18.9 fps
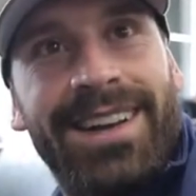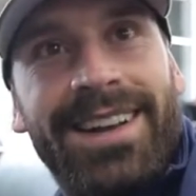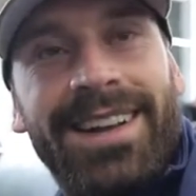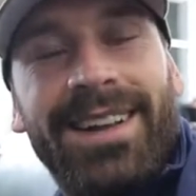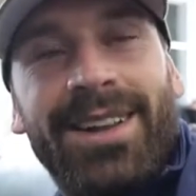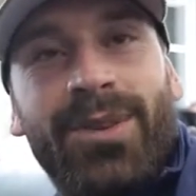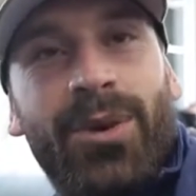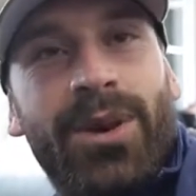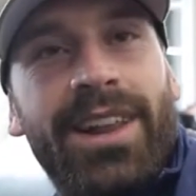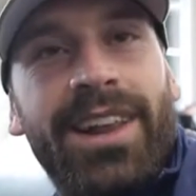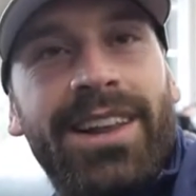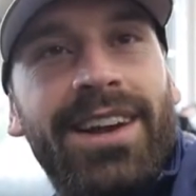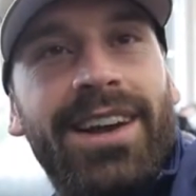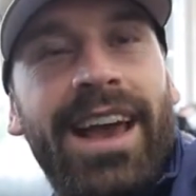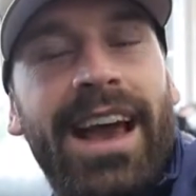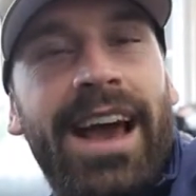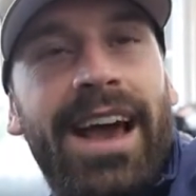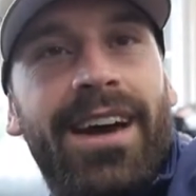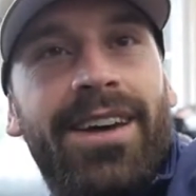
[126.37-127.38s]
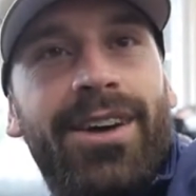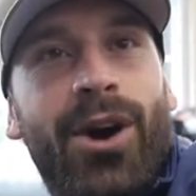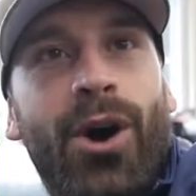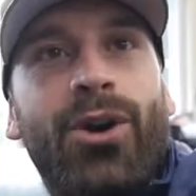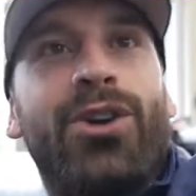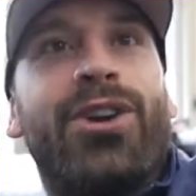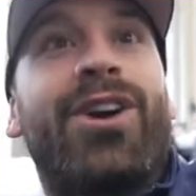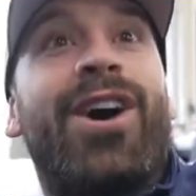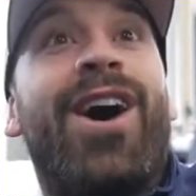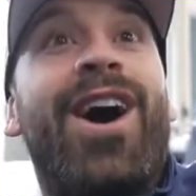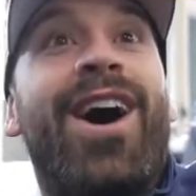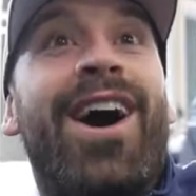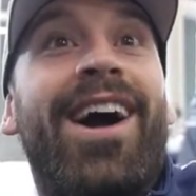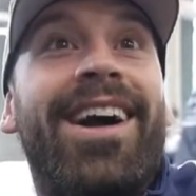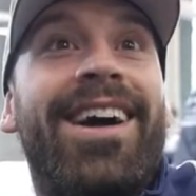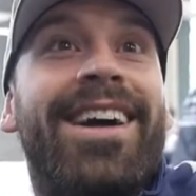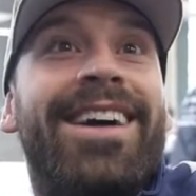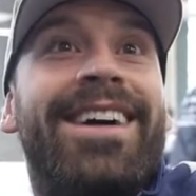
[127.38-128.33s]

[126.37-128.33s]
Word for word: Yeah. So what they, do they look at? Oh, your car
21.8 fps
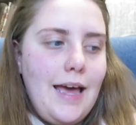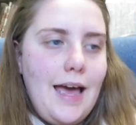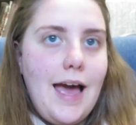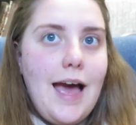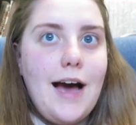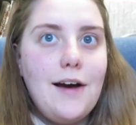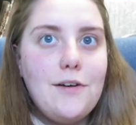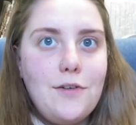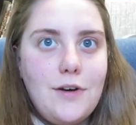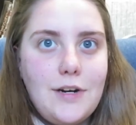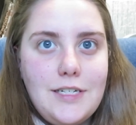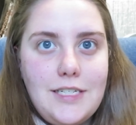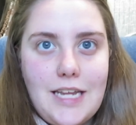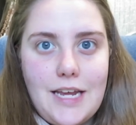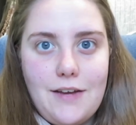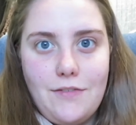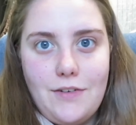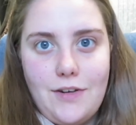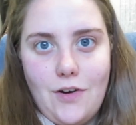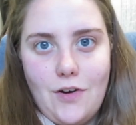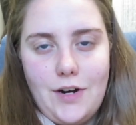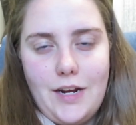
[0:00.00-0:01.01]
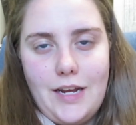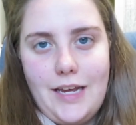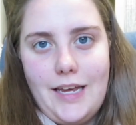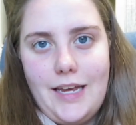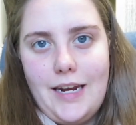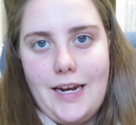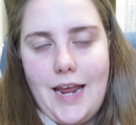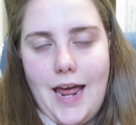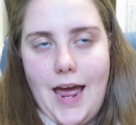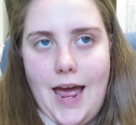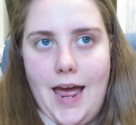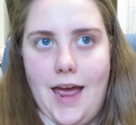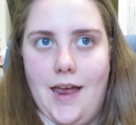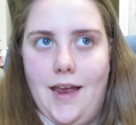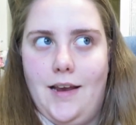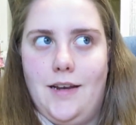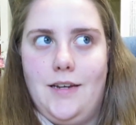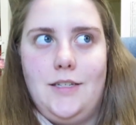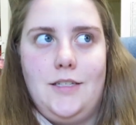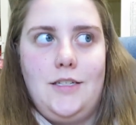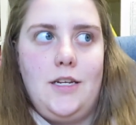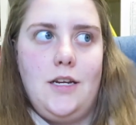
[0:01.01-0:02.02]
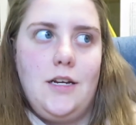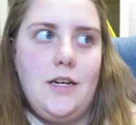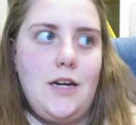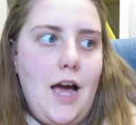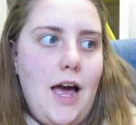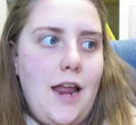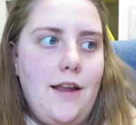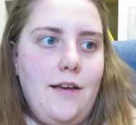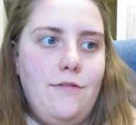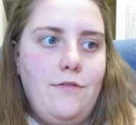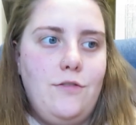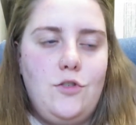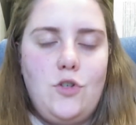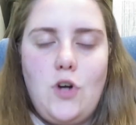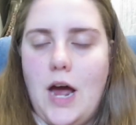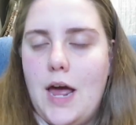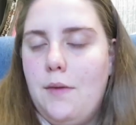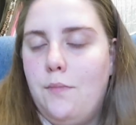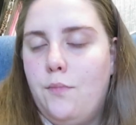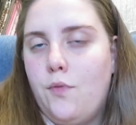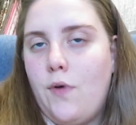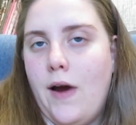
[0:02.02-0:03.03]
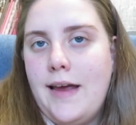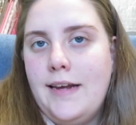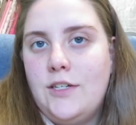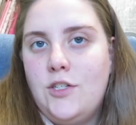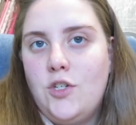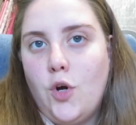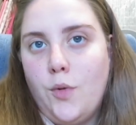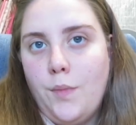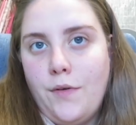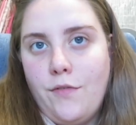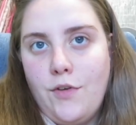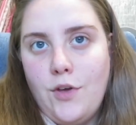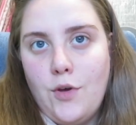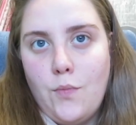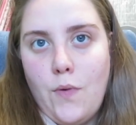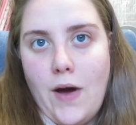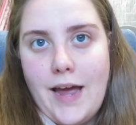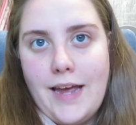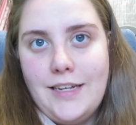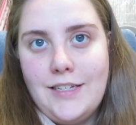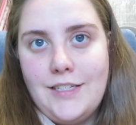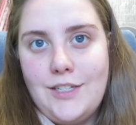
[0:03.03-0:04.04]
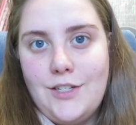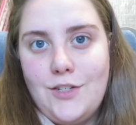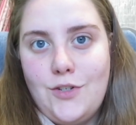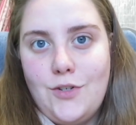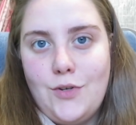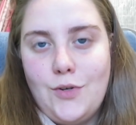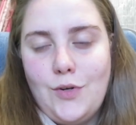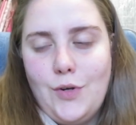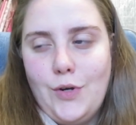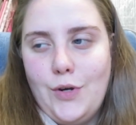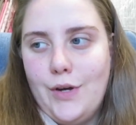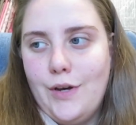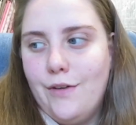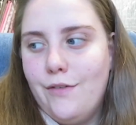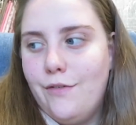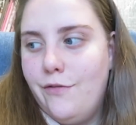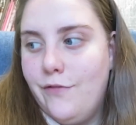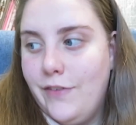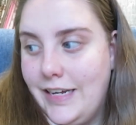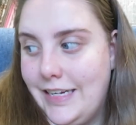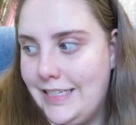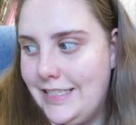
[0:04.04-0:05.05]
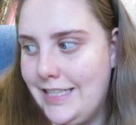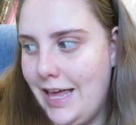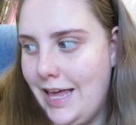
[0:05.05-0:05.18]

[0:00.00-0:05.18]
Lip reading: how gross they've gotten and kind of try and brainstorm a few ways to fix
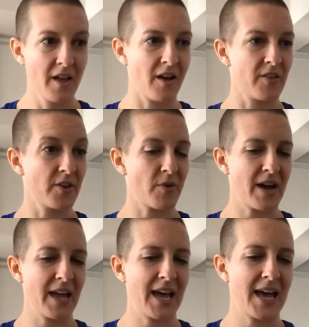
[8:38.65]
although
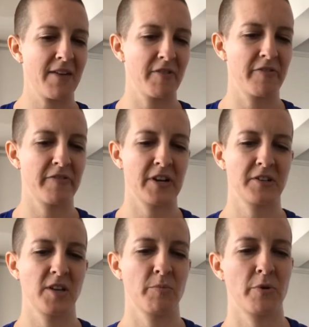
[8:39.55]
I have a
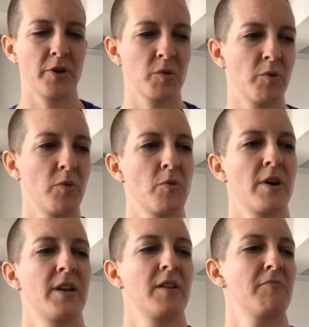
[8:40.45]
fairly portable
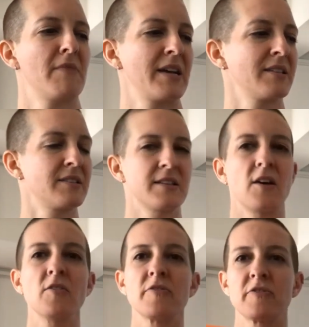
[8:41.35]
one
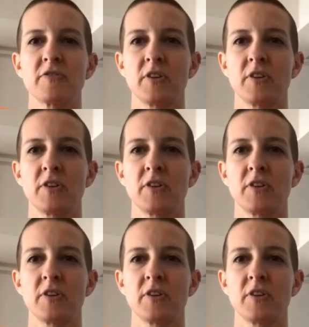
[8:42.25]
myself.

What this task involves -> Please give back all the records above word for word, with no pictures included.

Response for this exercise ->
18.9 fps
[126.37-127.38s]
[127.38-128.33s]

[126.37-128.33s]
Word for word: Yeah. So what they, do they look at? Oh, your car
21.8 fps
[0:00.00-0:01.01]
[0:01.01-0:02.02]
[0:02.02-0:03.03]
[0:03.03-0:04.04]
[0:04.04-0:05.05]
[0:05.05-0:05.18]

[0:00.00-0:05.18]
Lip reading: how gross they've gotten and kind of try and brainstorm a few ways to fix
[8:38.65]
although
[8:39.55]
I have a
[8:40.45]
fairly portable
[8:41.35]
one
[8:42.25]
myself.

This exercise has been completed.